Mr. Bishop only said, taking out his watch—
“By Jove! I have only time to catch the car. Goodbye, dear.” Pressing a hearty kiss on her soft cheek, he rushed down the stairs and out of the house.
There was quite a little romance about this young couple, which I will relate here, that those who may follow the young wife’s trials and triumphs may understand some that she had to fear. Harry Bishop was the son of a prosperous merchant, who, as is the fashion in this America of ours, lived almost like a prince on the profits of his business, but, as his family was large, and his wife ambitious and extravagant, it was not very certain that he would be able to provide a fortune for each of his children. For this reason he and Mrs. Bishop were anxious that those children should marry money.

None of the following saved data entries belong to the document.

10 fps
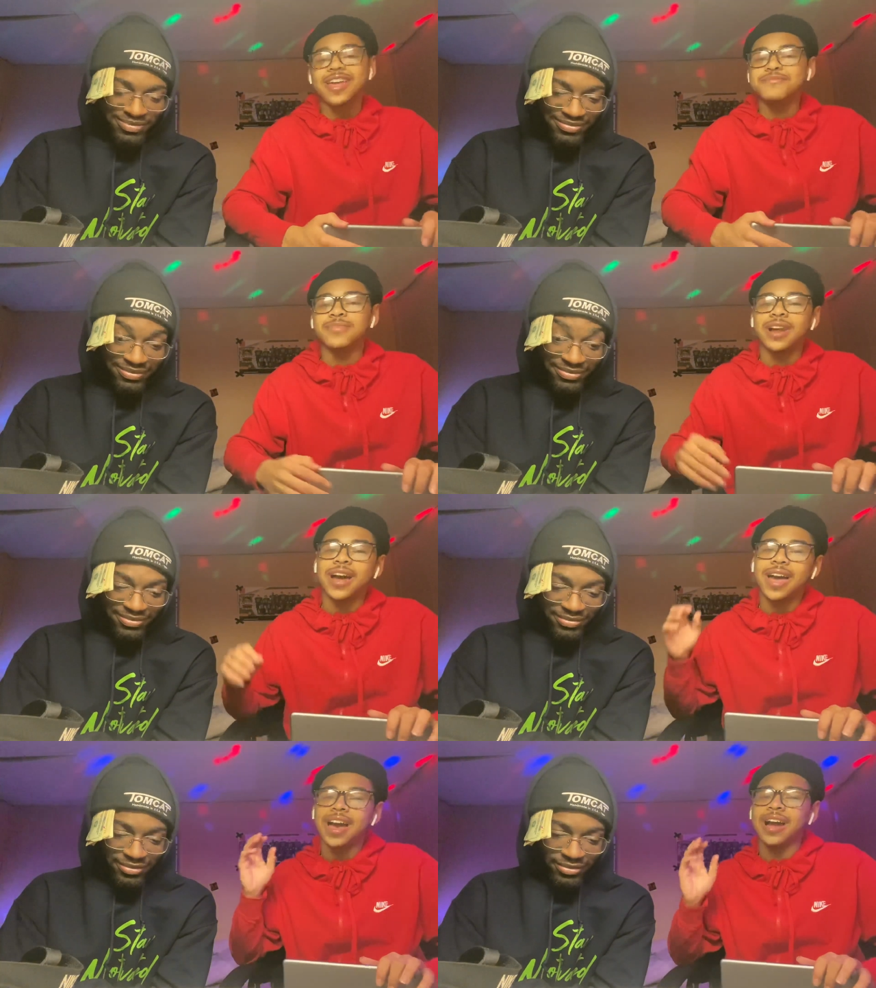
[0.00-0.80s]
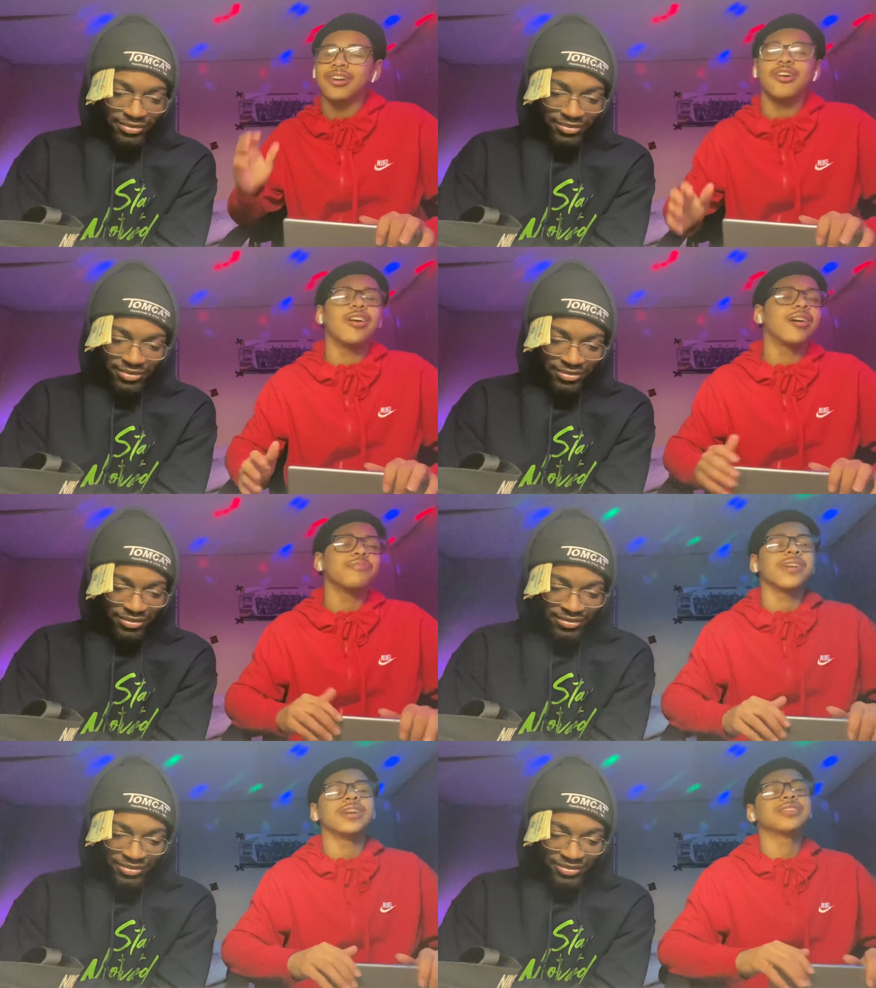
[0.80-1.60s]
Speaker 1: But I had I called,
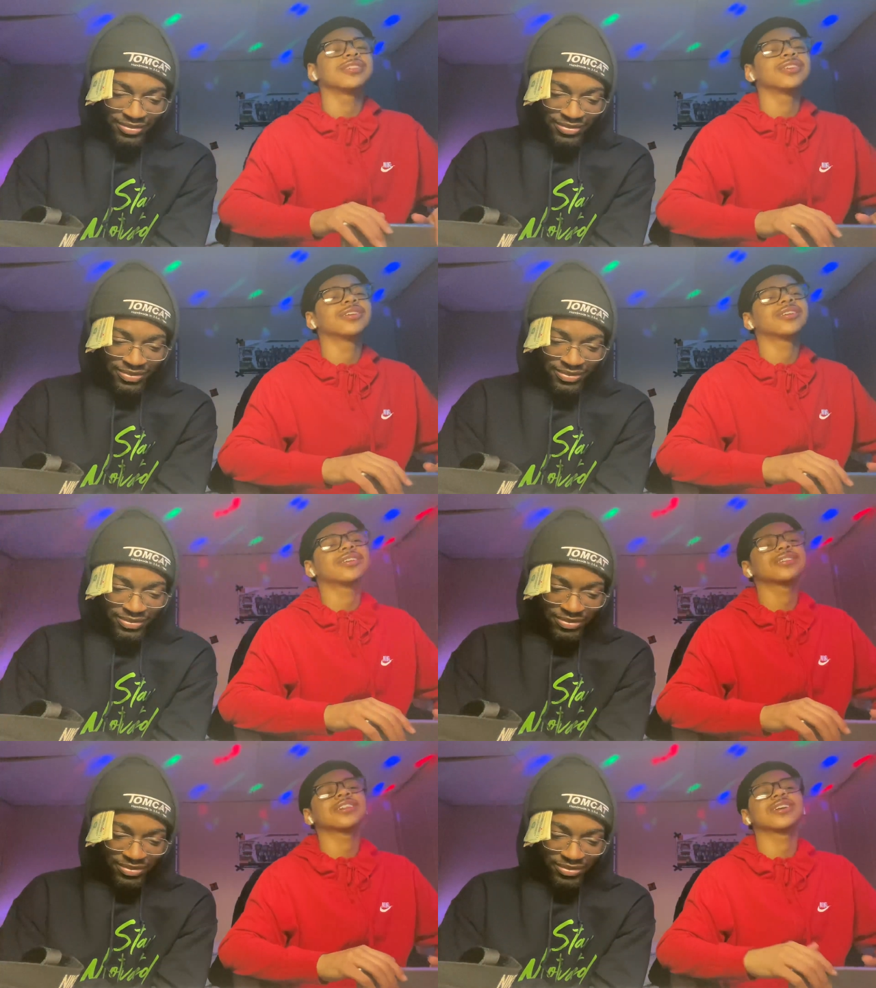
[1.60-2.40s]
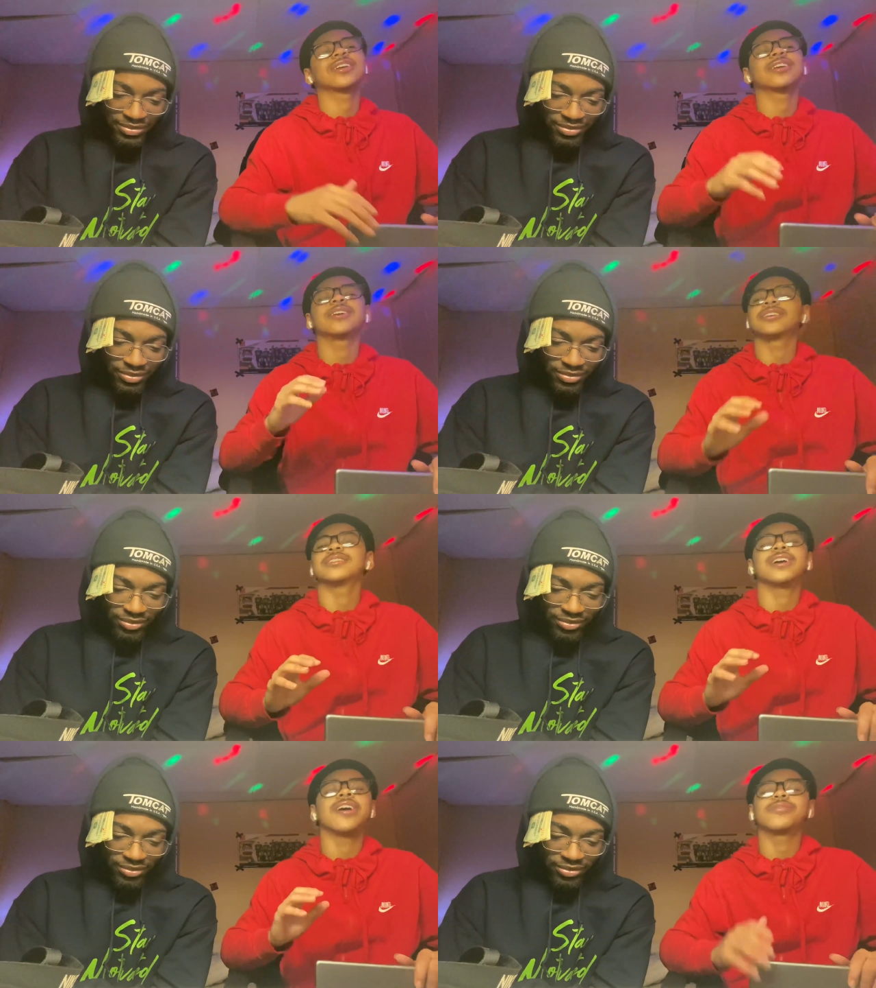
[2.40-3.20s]
made sure, you know what I'm saying? Mm
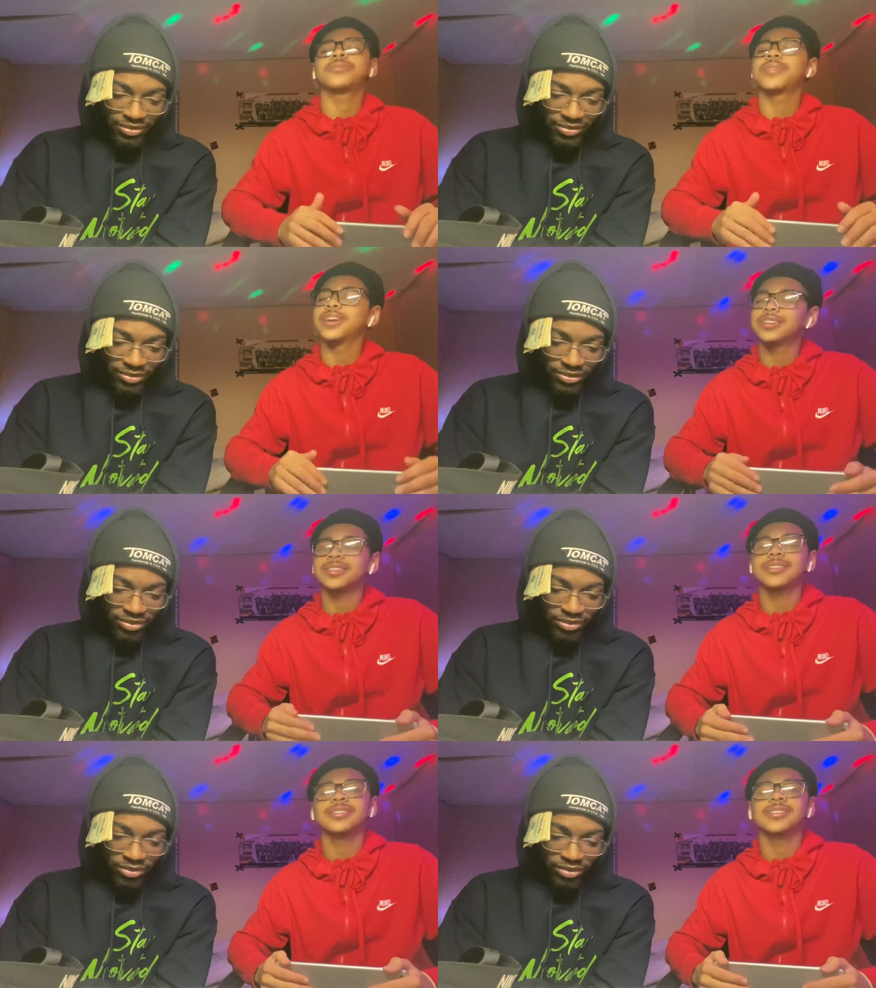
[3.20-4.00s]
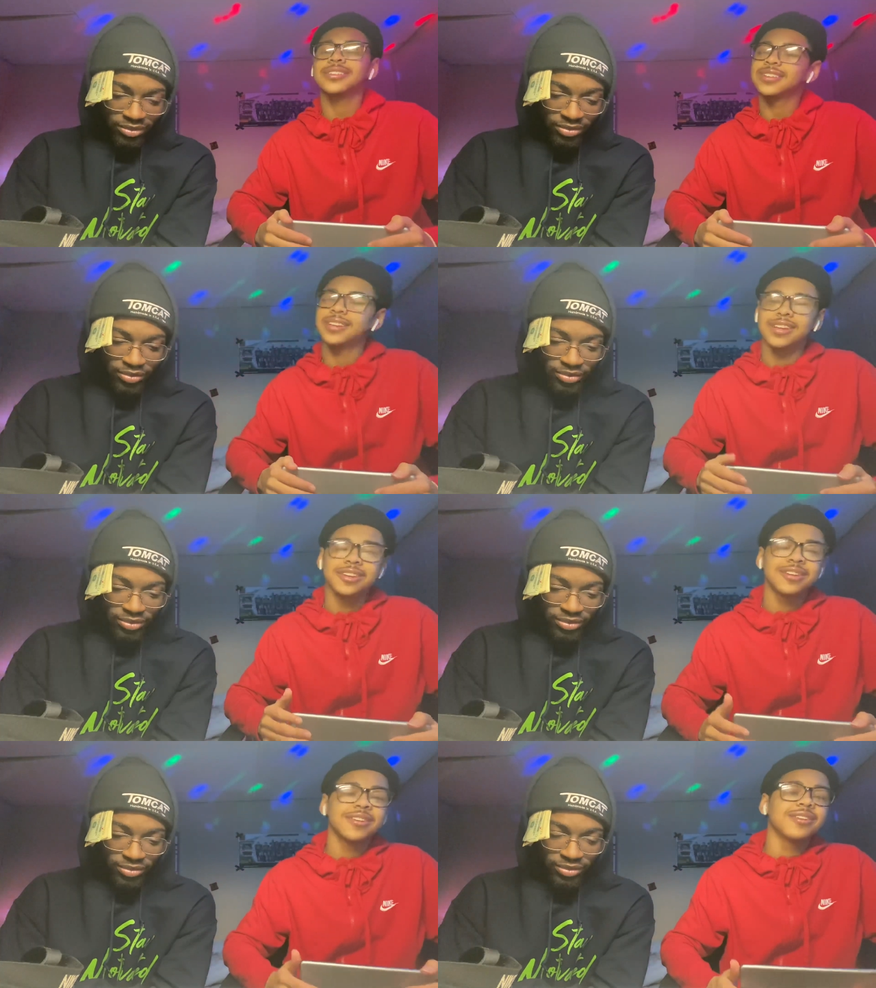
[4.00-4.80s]
-hmm. Confirmation. Mm -hmm.
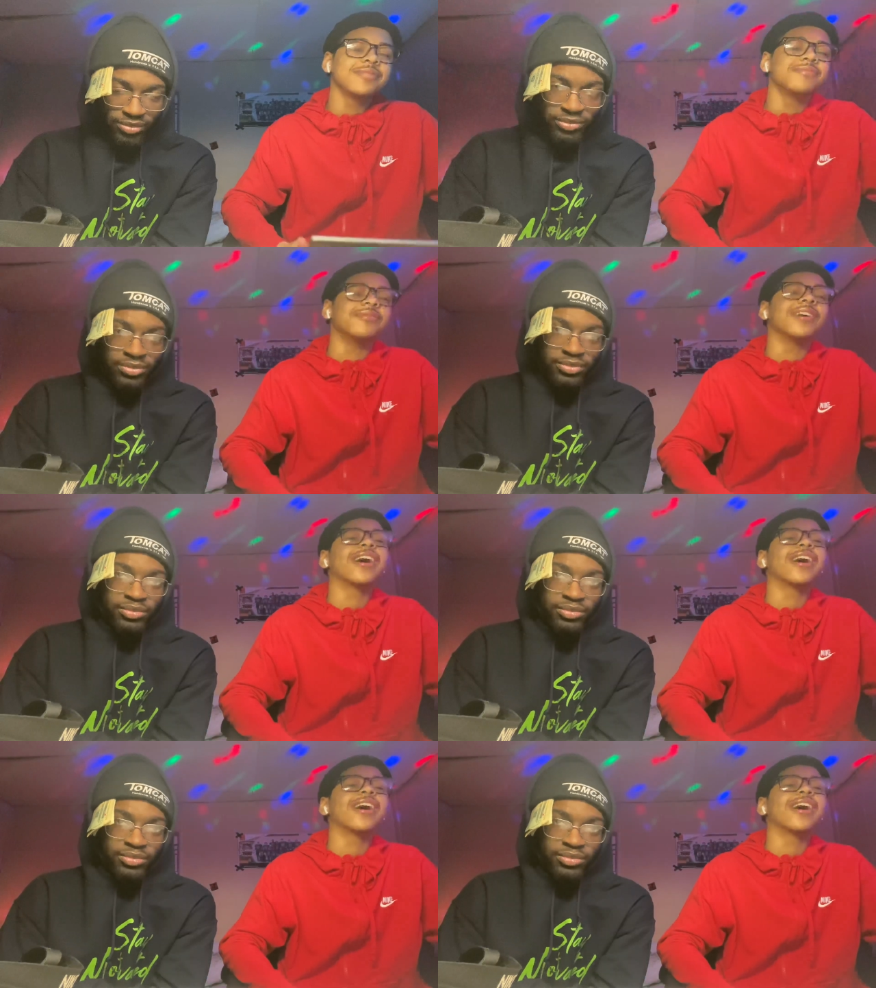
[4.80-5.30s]
We got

When Harry declared his intention of marrying, instead of the rich Miss Vanderpool his mother had looked out for him, pretty, penniless Molly Marsh, the anger and disappointment at home had been very great, and although it is not the fashion in this country to cast off the sons and daughters who make rash marriages, they did the next thing to it,—they disapproved so strongly that Molly rarely visited the grand home Harry had given up to marry her, and Harry’s father in his anger had said:
“Do you remember, sir, that your paltry salary wouldn’t pay the rent of a house in a decent location? and you propose to keep a wife on it! One thing you may be sure, ‘as you make your bed so you must lie,’ and when you have a mass of unpaid bills, you mustn’t look to me to pay ’em.”
“I never will, sir. I am sorry for Molly’s sake you take it like this, but I hope in time you will see that I am right to choose happiness instead of riches.”
And then Harry’s mother had pictured the sordid home kept on $100 a month, and derisively asked if he supposed he would be happy after the honeymoon was over, eating common coarse food in a shabby little dining-room.
“The idea of it! You are the last person, Harry, to content yourself in that way. Why, you criticise even my cook; how will you do with no cook at all?”
“I shouldn’t criticise, dear mother, if you did the cooking.”
They had been married a year now, and Molly and Harry paid rare visits to his father’s house, and she, poor young wife, was made to feel how much her husband had sacrificed for her, and she knew, good as Harry was, he would be rather exacting in his own home; that, though for love of her he might not express himself, small deficiencies would jar on him, and that in beginning to keep house she would be undertaking a great deal.